--- INFORMATION SHOWN ---

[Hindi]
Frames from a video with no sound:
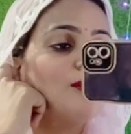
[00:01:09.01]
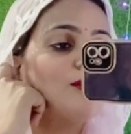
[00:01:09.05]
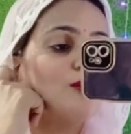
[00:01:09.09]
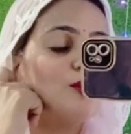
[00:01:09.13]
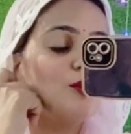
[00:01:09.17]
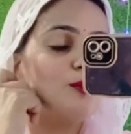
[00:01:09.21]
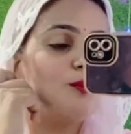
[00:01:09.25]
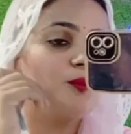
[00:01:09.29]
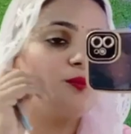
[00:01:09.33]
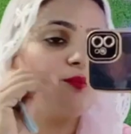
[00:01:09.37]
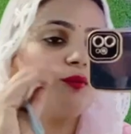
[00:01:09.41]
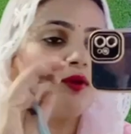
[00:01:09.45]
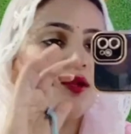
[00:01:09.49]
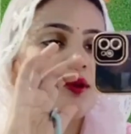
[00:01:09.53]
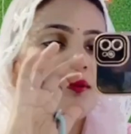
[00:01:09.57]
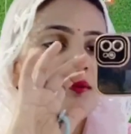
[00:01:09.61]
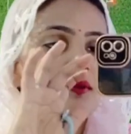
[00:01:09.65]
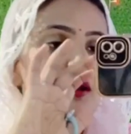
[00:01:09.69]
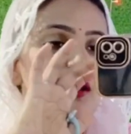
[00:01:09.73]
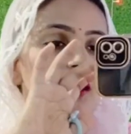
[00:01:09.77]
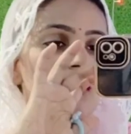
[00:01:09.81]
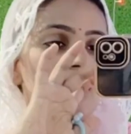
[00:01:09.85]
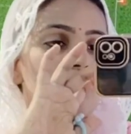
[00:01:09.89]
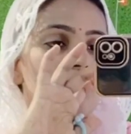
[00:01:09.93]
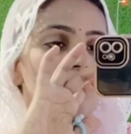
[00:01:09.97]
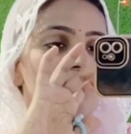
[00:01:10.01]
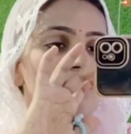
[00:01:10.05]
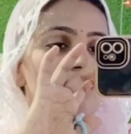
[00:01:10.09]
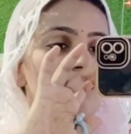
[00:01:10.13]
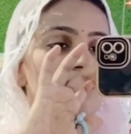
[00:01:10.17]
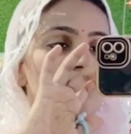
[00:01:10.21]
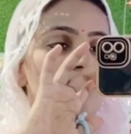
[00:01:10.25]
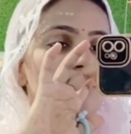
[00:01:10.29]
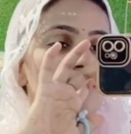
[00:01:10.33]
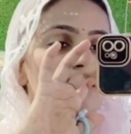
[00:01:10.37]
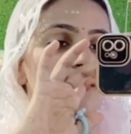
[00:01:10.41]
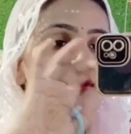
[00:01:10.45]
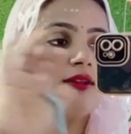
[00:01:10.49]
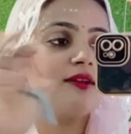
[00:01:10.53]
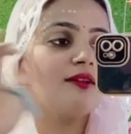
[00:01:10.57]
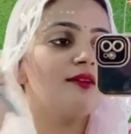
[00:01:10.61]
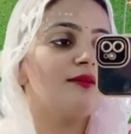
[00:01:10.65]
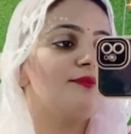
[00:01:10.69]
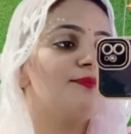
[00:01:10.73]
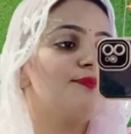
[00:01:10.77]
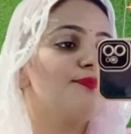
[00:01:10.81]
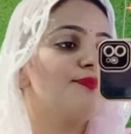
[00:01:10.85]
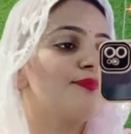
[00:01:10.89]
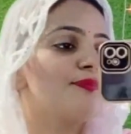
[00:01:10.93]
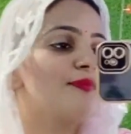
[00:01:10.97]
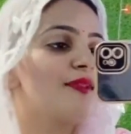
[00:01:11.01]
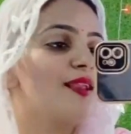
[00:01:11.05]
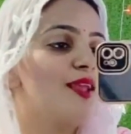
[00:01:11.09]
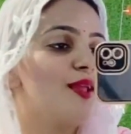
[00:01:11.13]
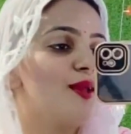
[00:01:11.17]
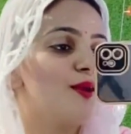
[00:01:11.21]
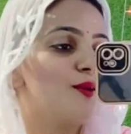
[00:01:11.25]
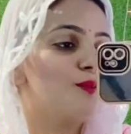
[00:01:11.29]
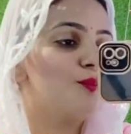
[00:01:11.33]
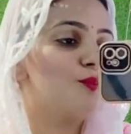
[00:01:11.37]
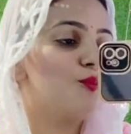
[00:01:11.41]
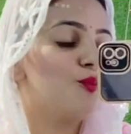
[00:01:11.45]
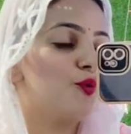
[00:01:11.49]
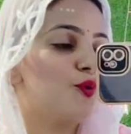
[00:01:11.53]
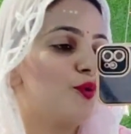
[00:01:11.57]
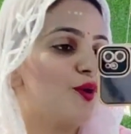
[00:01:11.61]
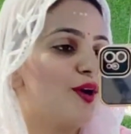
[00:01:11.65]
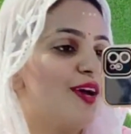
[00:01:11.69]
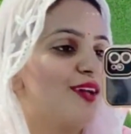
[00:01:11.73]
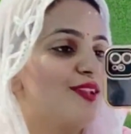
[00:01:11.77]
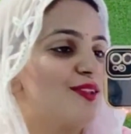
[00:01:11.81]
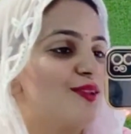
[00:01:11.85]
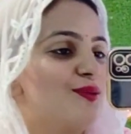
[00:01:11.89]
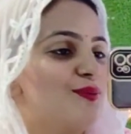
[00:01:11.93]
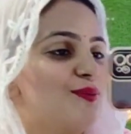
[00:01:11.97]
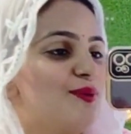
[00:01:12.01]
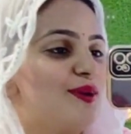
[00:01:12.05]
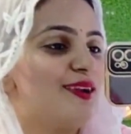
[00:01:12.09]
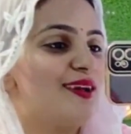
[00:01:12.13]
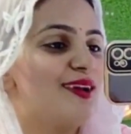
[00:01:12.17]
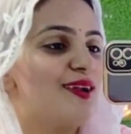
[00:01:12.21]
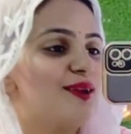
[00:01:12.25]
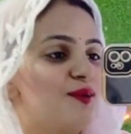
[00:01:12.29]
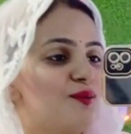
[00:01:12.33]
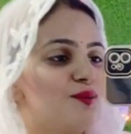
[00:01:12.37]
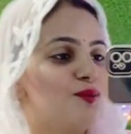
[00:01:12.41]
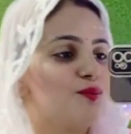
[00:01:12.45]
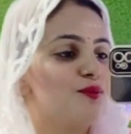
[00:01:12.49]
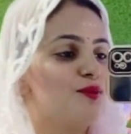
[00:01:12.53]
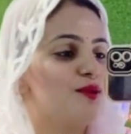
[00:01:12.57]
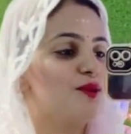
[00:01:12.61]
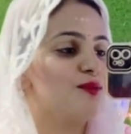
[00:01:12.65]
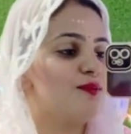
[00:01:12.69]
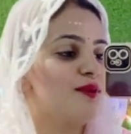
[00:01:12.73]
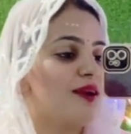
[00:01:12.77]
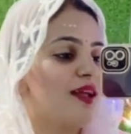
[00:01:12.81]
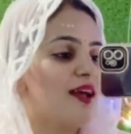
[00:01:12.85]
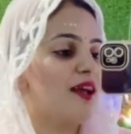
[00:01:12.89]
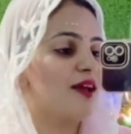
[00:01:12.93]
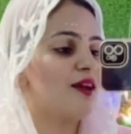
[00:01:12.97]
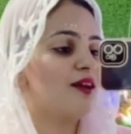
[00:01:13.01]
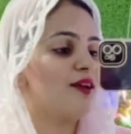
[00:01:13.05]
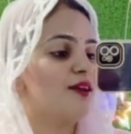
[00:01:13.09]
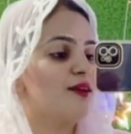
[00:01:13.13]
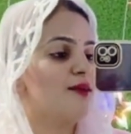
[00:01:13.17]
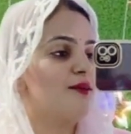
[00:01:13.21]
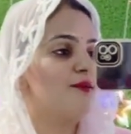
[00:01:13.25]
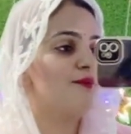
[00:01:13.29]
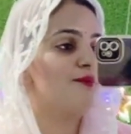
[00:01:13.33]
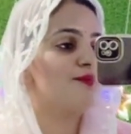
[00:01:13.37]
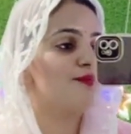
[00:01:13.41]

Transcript: तो मम्मी ने बना दिया है गोवर्धन मोना आया तो बनाना मम्मी ने बनाया है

---

## TO DO:
Both the first line of the records above and the line containing "[00:01:09.57]" belong in the copy; please return them and every line between, exactly, minus the pictures.

## TASK OUTPUT:
[Hindi]
Frames from a video with no sound:
[00:01:09.01]
[00:01:09.05]
[00:01:09.09]
[00:01:09.13]
[00:01:09.17]
[00:01:09.21]
[00:01:09.25]
[00:01:09.29]
[00:01:09.33]
[00:01:09.37]
[00:01:09.41]
[00:01:09.45]
[00:01:09.49]
[00:01:09.53]
[00:01:09.57]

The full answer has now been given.